ATTIVITA’DIVERSE NEL TERZO SETTORE, TUTTE LE NOVITA’ DEL DECRETO

Il decreto ministeriale n.107 del 19 maggio 2021, ha stabilito i criteri e i limiti ai fini dell’esercizio delle attività diverse da parte degli enti del terzo settore, entrerà in vigore il 10 agosto 2021, secondo quella che nel nostro ordinamento è l’ordinario periodo di tempo che decorre dalla pubblicazione di un atto normativo alla sua entrata in vigore.

Una delle caratteristiche principali degli enti del terzo settore è quella di svolgere, in via esclusiva o principale, una o più delle 26 attività di interesse generale elencate all’art. 5, c. 1 del codice del terzo settore.

L’art. 6 dello stesso codice prevede però che gli ETS possano esercitare anche attività diverse, a condizione che ciò sia espressamente previsto in statuto e che tali attività siano secondarie e strumentali rispetto a quelle di interesse generale.

LE ATTIVITA’ DIVERSE NEL CODICE DEL TERZO SETTORE

Gli enti del terzo settore possono esercitare anche attività diverse, a condizione che ciò sia espressamente previsto in statuto e che tali attività siano secondarie e strumentali rispetto a quelle di interesse generale.

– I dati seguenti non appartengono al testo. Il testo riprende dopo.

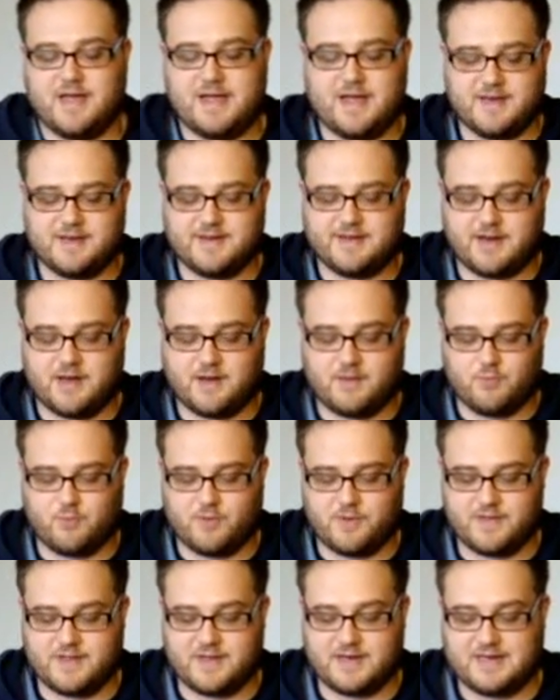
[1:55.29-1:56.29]
And
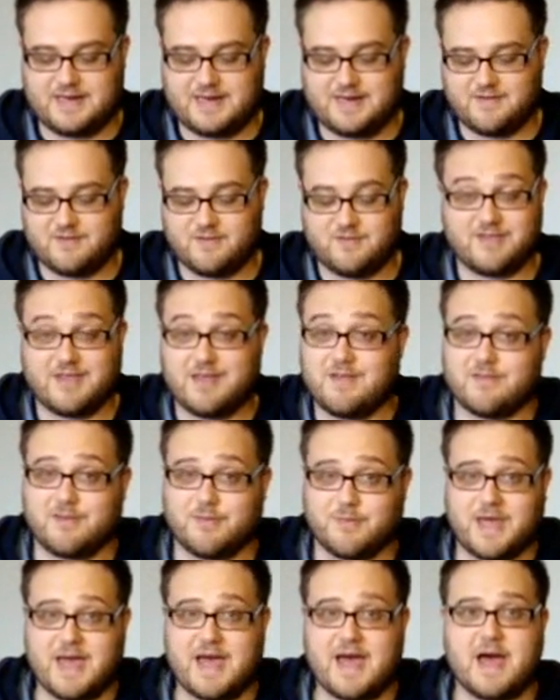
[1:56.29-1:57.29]
when they needed to save
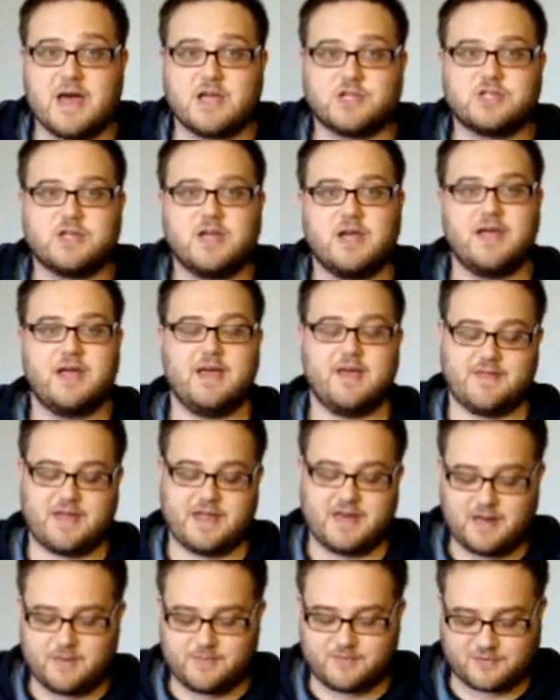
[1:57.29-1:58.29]
some cash, they
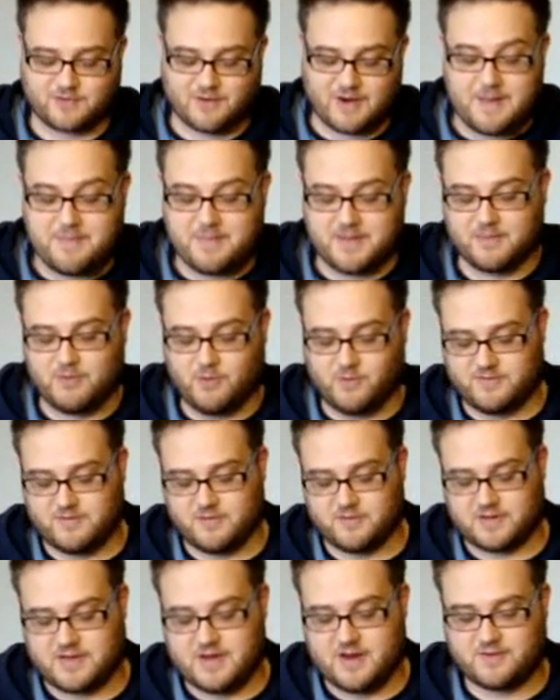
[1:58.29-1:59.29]
ended up scrapping most
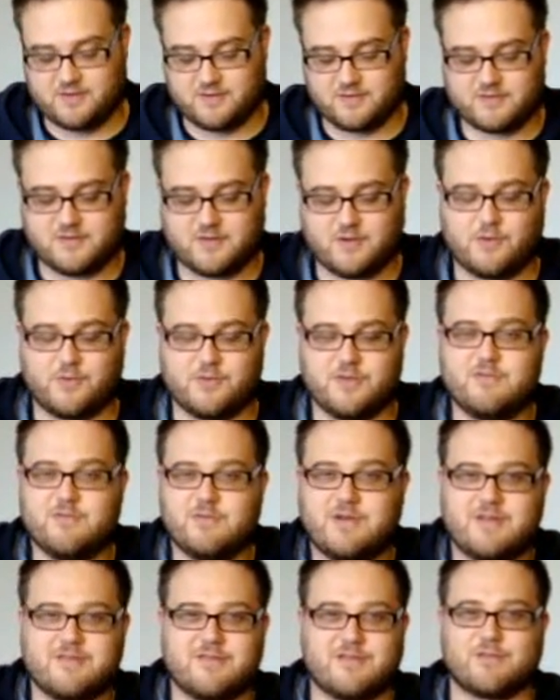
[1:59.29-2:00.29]
of the other characters. So this
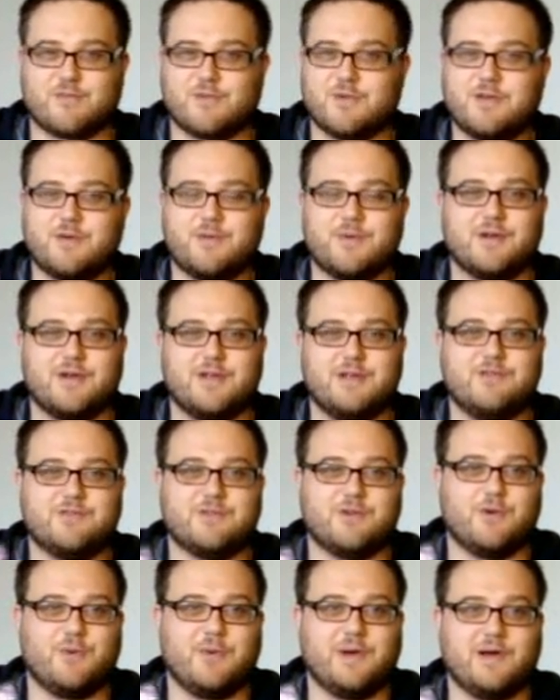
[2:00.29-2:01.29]
one has this really weird
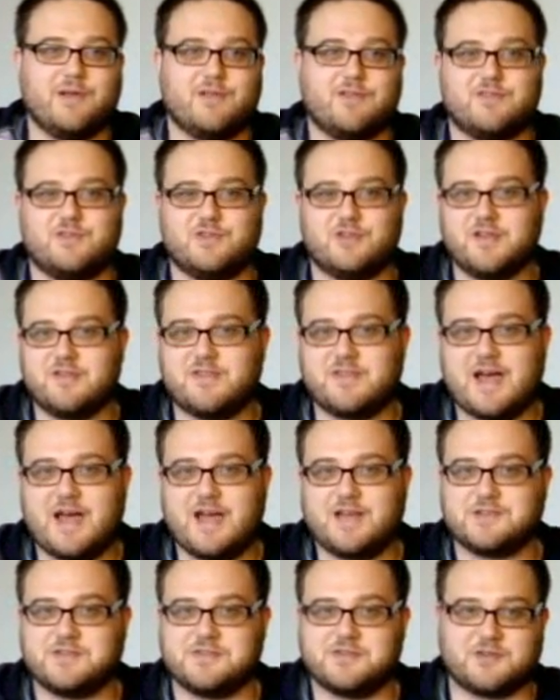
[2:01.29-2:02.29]
intro where it's just
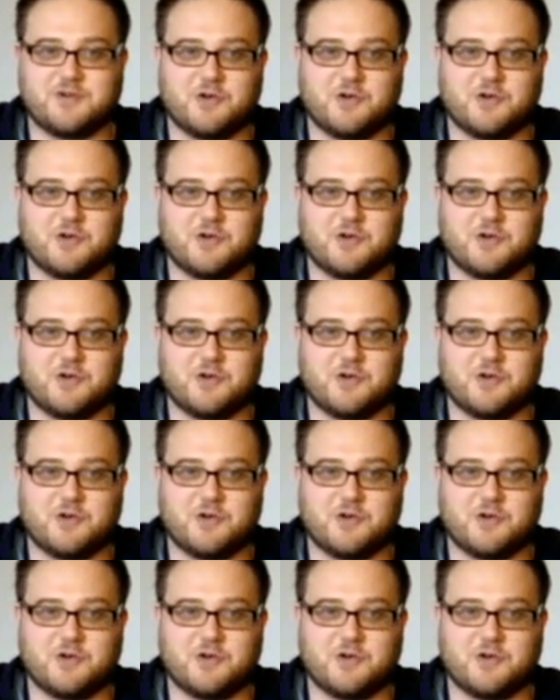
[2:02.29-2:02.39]
Ash and his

Le attività si considerano secondarie se:

  • I relativi ricavi non siano superiori al 30% delle entrate complessive dell’ente.
  • I relativi ricavi non siano superiori al 66% dei costi complessivi dell’ente.

In caso di attività diverse, il consiglio direttivo dell’Ets dovrà scegliere quale dei due criteri utilizzare al fine di documentare il carattere secondario di tale attività.

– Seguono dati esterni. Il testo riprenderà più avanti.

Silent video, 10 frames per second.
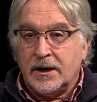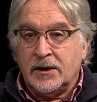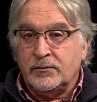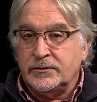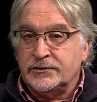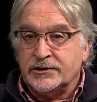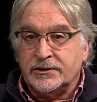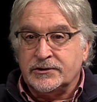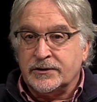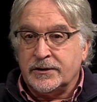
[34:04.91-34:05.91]
I wouldn't
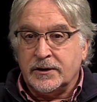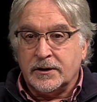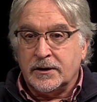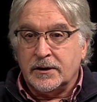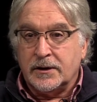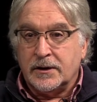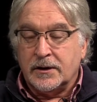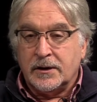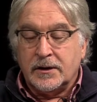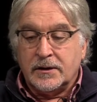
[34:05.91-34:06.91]
change a thing.
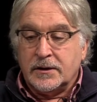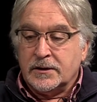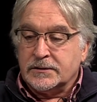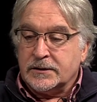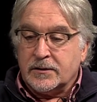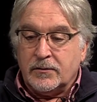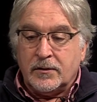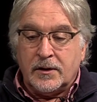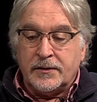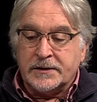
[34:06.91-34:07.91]
It's like,
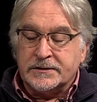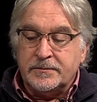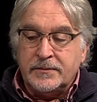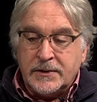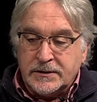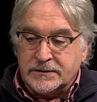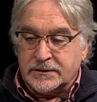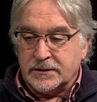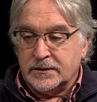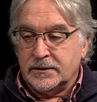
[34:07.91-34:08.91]
that's
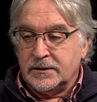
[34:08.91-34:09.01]
amazing.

CONSEGUENZE IN CASO DI MANCATO RISPETTO DEI CRITERI PER LO SVOLGIMENTO DI ATTIVITA’ DIVERSE

Nel caso in cui un Ets decida di svolgere attività diverse, deve fare estrema attenzione a rispettare i criteri della strumentalità e secondarietà delle stesse rispetto alle attività di interesse generale, il decreto ministeriale prevede infatti l’obbligo per l’Ets che non abbia rispettato i limiti quantitativi allo svolgimento delle attività diverse, di segnalarlo all’ufficio del Runts territorialmente competente entro 30 giorni dalla data di approvazione del bilancio.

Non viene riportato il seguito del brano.